Davies JM, Posner KL, Lee LA, et al. Anesthesiology. 2009;110:131-139.
The use of closed claims data to identify risk exposures, highlight safety issues, and drive improvement changes have been applied in ambulatory care, surgery, emergency medicine, and obstetrics. This study uses a previously described database to compare liability profiles in obstetric anesthesia before and after 1990. Investigators found that while the proportion of maternal death and newborn death or brain damage claims decreased in recent years (though still a leading cause), maternal nerve injury and back pain increased in later claims. Delays in anesthesia care, substandard care, and poor communication between the obstetrician and anesthesiologist are identified as preventable causes of newborn injury.
Caplan RA, Posner KL, Ward RJ, et al. Anesthesiology. 1990;72:828-33.
A retrospective analysis of the American Society of Anesthesiology Closed Claims Study, this article describes the types of adverse outcomes for which claims were filed. The authors report that three mechanisms of injury (inadequate ventilation, esophageal intubation, and difficult tracheal intubation) accounted for three-fourths of the adverse respiratory events. They further describe the median costs of settlements awarded, characteristics of events in which care was deemed substandard, and claims in which the outcome was considered preventable.
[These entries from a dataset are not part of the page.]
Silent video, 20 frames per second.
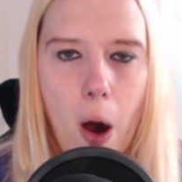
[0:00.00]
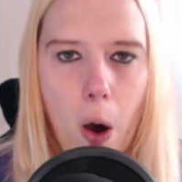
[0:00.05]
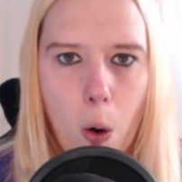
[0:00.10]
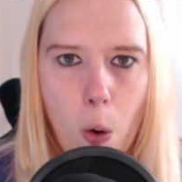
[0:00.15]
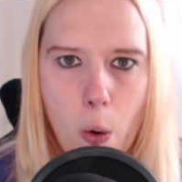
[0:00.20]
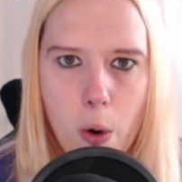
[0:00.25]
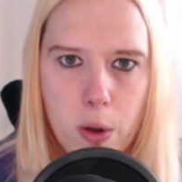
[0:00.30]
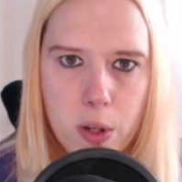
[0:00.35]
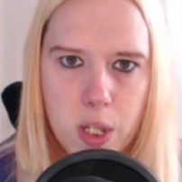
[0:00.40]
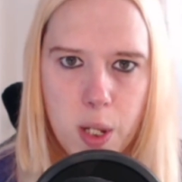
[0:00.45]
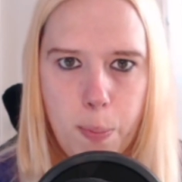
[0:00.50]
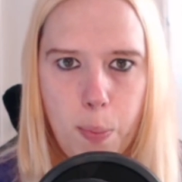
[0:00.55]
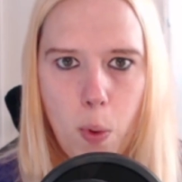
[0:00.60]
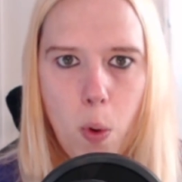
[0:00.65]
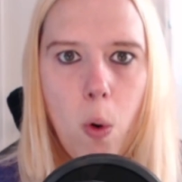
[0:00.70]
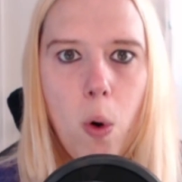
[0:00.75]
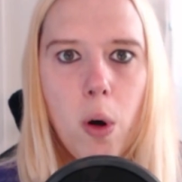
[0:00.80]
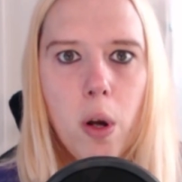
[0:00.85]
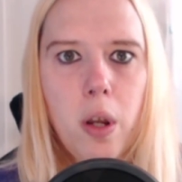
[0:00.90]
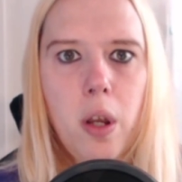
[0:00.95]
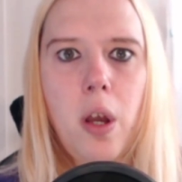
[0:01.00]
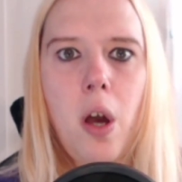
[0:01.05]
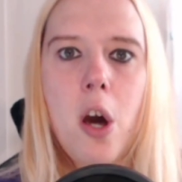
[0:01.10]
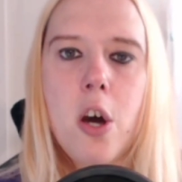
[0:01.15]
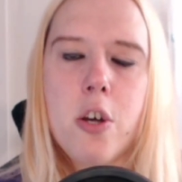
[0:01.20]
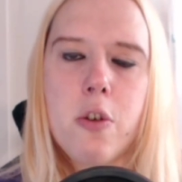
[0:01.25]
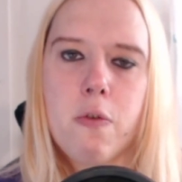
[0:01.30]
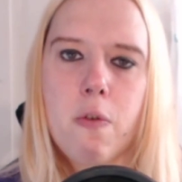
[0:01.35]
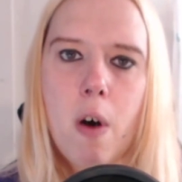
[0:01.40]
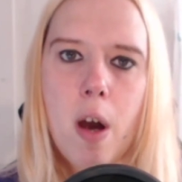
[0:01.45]
All your support
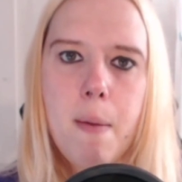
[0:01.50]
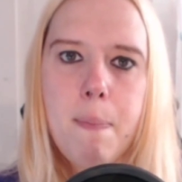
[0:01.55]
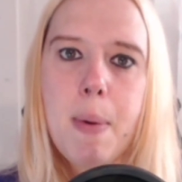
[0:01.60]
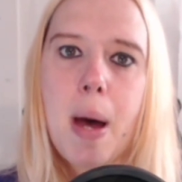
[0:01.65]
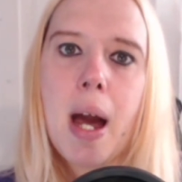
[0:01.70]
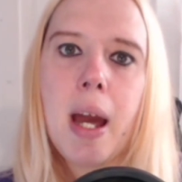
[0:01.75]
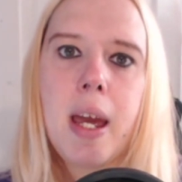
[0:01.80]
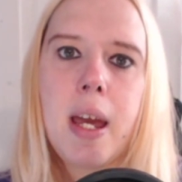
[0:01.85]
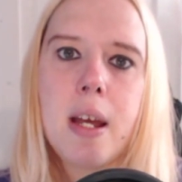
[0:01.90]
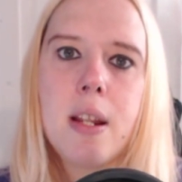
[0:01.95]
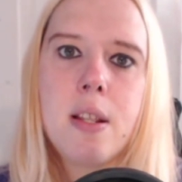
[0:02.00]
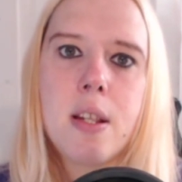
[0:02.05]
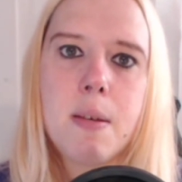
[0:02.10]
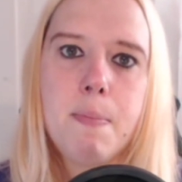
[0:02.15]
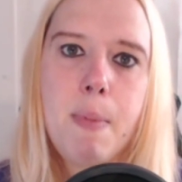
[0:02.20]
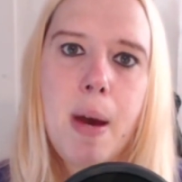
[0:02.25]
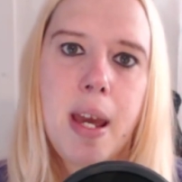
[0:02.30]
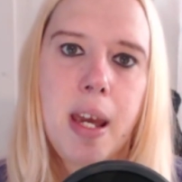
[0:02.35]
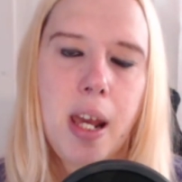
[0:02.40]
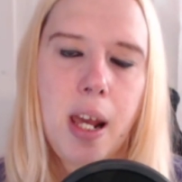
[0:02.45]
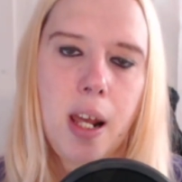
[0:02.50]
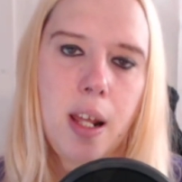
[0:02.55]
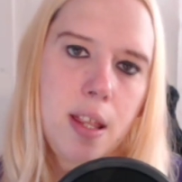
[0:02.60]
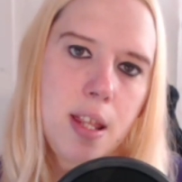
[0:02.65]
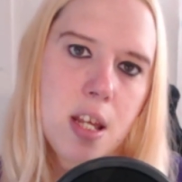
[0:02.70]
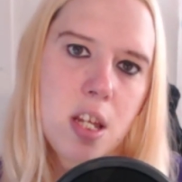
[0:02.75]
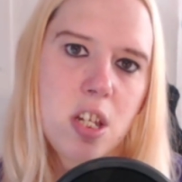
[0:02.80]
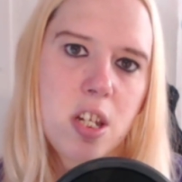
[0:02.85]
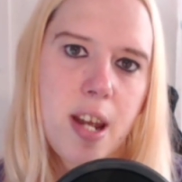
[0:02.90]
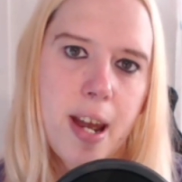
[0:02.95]
goes right back into making
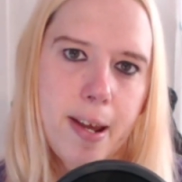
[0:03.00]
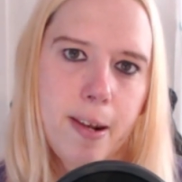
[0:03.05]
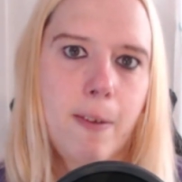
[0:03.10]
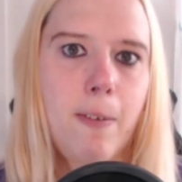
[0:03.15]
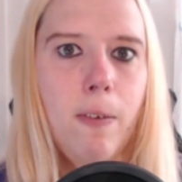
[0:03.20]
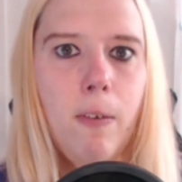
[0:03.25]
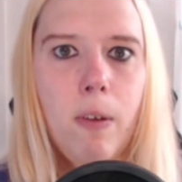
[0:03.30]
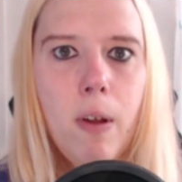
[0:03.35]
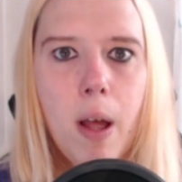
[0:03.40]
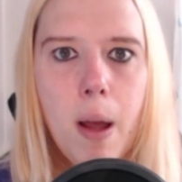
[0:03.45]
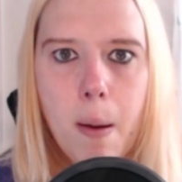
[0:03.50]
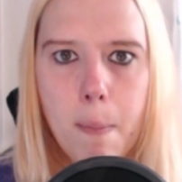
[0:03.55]
this channel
The authors advocate for a better understanding of respiratory risks and methods to more quickly collect data upon recognition of an adverse outcome.
Caplan RA, Posner KL, Cheney FW. JAMA. 1991;265:1957-60.
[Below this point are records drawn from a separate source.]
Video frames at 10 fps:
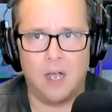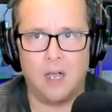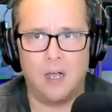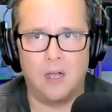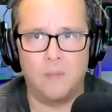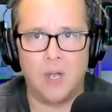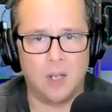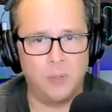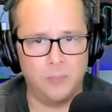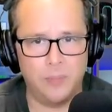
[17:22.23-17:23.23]
a
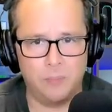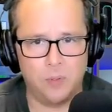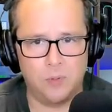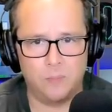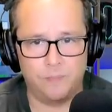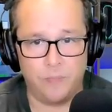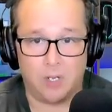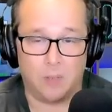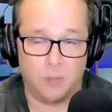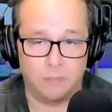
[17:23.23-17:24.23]
couple
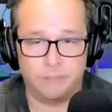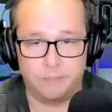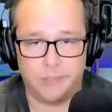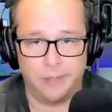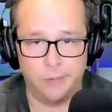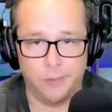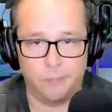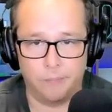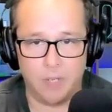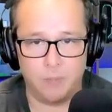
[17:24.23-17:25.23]
of
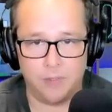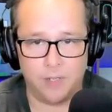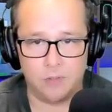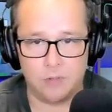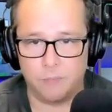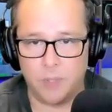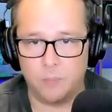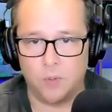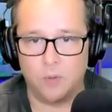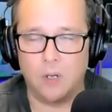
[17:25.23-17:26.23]
hundred, maybe 1,000
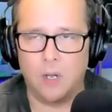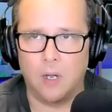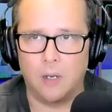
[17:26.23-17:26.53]
people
The authors report a controlled trial to investigate whether knowledge of the severity of the outcome of a medical adverse event can influence expert judgment of its preventability. The authors obtained 21 standardized case abstracts in anesthesiology representing eight recognized classes of anesthetic complications. For each case, the authors prepared a matching case identical in every way, with the exception that if the true case resulted in mild reversible injury, the matching case was made to result in severe irreversible injury and vice versa. When reviewed by an expert panel of experienced anesthesiologists, the care in cases with a severe outcome was approximately 30% more likely to be judged as substandard in comparison with the identical case with a favorable outcome. The authors discuss the known weaknesses of expert review and implicit judgment and the implications of their data for quality assurance and other forms of care review.